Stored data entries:
--- START ---
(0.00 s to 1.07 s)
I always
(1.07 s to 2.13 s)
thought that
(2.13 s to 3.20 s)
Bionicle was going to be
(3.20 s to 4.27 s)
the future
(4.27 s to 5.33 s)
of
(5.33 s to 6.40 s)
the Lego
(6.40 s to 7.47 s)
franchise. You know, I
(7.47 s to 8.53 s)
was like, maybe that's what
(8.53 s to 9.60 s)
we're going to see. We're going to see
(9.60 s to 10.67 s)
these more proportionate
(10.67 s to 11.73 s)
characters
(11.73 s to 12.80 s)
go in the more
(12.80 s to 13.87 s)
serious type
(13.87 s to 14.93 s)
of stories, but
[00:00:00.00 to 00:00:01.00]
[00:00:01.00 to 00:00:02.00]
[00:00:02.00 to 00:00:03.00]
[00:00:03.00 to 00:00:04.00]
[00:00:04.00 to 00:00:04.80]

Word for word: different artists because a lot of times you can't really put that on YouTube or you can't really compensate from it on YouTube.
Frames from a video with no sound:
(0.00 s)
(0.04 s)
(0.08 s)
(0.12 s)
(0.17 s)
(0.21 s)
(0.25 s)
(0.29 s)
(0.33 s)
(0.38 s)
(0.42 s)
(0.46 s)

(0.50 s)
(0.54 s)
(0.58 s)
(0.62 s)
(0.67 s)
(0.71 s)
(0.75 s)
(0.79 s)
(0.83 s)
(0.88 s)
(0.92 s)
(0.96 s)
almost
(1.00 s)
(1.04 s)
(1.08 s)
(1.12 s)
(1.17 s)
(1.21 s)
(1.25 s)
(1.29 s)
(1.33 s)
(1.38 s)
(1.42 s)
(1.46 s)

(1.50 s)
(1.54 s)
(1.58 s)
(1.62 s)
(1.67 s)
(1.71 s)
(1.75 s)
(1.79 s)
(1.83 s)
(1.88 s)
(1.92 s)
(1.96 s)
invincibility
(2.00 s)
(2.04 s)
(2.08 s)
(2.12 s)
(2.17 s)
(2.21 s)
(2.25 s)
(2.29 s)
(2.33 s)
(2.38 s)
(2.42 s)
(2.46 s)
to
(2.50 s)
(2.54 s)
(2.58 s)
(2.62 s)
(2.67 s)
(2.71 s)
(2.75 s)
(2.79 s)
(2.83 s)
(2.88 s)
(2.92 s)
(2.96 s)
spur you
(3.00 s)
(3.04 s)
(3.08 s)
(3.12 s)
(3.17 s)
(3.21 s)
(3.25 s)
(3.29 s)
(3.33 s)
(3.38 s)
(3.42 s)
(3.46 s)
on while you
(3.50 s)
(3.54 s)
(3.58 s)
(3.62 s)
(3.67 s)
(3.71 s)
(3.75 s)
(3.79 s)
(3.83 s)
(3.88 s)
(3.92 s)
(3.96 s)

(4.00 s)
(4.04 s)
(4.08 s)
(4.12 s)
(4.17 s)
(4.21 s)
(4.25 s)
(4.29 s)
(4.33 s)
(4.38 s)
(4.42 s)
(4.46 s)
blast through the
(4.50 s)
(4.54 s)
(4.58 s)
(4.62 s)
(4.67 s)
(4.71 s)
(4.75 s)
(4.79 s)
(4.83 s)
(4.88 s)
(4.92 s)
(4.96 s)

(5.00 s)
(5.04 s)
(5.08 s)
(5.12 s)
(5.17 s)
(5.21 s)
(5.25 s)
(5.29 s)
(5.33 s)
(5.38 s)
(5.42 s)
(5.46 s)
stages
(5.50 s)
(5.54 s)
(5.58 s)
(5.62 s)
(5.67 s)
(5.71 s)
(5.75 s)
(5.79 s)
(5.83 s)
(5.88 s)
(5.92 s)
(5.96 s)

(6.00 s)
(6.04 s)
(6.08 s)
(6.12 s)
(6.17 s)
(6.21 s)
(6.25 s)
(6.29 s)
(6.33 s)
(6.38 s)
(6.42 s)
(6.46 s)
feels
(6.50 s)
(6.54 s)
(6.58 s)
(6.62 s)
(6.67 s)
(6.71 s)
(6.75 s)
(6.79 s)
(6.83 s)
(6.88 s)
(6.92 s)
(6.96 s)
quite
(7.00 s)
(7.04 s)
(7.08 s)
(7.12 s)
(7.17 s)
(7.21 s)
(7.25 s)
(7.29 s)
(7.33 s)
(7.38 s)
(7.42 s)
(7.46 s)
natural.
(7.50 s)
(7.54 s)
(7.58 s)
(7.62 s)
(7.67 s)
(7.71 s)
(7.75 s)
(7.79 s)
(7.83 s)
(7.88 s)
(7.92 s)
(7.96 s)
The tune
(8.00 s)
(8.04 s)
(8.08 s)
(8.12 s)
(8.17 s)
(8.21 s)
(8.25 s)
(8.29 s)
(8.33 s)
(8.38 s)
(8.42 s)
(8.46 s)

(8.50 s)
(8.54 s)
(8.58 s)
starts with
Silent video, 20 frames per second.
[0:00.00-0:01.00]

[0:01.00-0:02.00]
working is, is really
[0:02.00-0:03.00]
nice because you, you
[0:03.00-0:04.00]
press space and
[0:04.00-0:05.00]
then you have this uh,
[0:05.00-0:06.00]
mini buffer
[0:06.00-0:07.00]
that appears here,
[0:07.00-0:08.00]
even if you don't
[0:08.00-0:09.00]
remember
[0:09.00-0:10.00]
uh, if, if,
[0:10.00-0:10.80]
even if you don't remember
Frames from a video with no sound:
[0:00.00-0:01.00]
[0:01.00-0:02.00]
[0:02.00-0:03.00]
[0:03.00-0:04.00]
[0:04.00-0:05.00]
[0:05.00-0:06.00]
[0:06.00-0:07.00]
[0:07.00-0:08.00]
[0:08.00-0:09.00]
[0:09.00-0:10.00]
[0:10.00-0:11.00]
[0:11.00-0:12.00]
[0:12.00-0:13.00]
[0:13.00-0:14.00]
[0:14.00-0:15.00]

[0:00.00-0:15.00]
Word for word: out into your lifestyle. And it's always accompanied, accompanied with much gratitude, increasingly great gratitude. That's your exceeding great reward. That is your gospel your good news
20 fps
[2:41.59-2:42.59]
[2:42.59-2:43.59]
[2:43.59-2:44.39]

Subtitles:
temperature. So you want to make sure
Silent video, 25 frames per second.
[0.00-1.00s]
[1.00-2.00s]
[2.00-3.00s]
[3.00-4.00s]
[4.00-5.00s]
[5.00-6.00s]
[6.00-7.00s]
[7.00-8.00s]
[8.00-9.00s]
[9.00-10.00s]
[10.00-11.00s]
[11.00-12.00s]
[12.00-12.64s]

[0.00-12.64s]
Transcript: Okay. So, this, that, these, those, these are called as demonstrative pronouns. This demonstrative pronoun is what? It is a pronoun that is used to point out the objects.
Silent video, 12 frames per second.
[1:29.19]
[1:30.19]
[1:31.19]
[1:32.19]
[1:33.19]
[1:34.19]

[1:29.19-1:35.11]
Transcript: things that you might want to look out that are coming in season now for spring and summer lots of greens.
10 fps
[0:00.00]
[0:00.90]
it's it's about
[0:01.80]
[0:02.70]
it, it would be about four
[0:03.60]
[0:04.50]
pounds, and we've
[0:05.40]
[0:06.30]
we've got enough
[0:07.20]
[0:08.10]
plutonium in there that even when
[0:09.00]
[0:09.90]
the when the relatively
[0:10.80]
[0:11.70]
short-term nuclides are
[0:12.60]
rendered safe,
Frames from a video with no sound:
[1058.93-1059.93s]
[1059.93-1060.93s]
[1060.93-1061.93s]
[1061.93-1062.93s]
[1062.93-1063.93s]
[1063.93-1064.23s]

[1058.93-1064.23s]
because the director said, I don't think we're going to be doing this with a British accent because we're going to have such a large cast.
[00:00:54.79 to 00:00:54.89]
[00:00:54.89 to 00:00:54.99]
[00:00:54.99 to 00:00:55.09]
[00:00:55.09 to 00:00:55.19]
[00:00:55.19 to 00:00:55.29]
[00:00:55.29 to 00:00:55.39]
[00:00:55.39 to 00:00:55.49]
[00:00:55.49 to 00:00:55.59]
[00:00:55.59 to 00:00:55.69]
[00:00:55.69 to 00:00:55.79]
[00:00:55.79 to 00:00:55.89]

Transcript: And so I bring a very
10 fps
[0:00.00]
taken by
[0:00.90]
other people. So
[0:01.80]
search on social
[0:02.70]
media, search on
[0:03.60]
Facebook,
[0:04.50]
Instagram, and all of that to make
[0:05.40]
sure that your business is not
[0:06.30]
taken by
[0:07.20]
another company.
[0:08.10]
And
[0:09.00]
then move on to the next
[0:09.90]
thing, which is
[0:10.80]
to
--- END ---
ASSIGNMENT: Would you filter the entries above and keep each line that has the word "Transcript"?

RESULT OF THIS EXERCISE:
Transcript: Okay. So, this, that, these, those, these are called as demonstrative pronouns. This demonstrative pronoun is what? It is a pronoun that is used to point out the objects.
Transcript: things that you might want to look out that are coming in season now for spring and summer lots of greens.
Transcript: And so I bring a very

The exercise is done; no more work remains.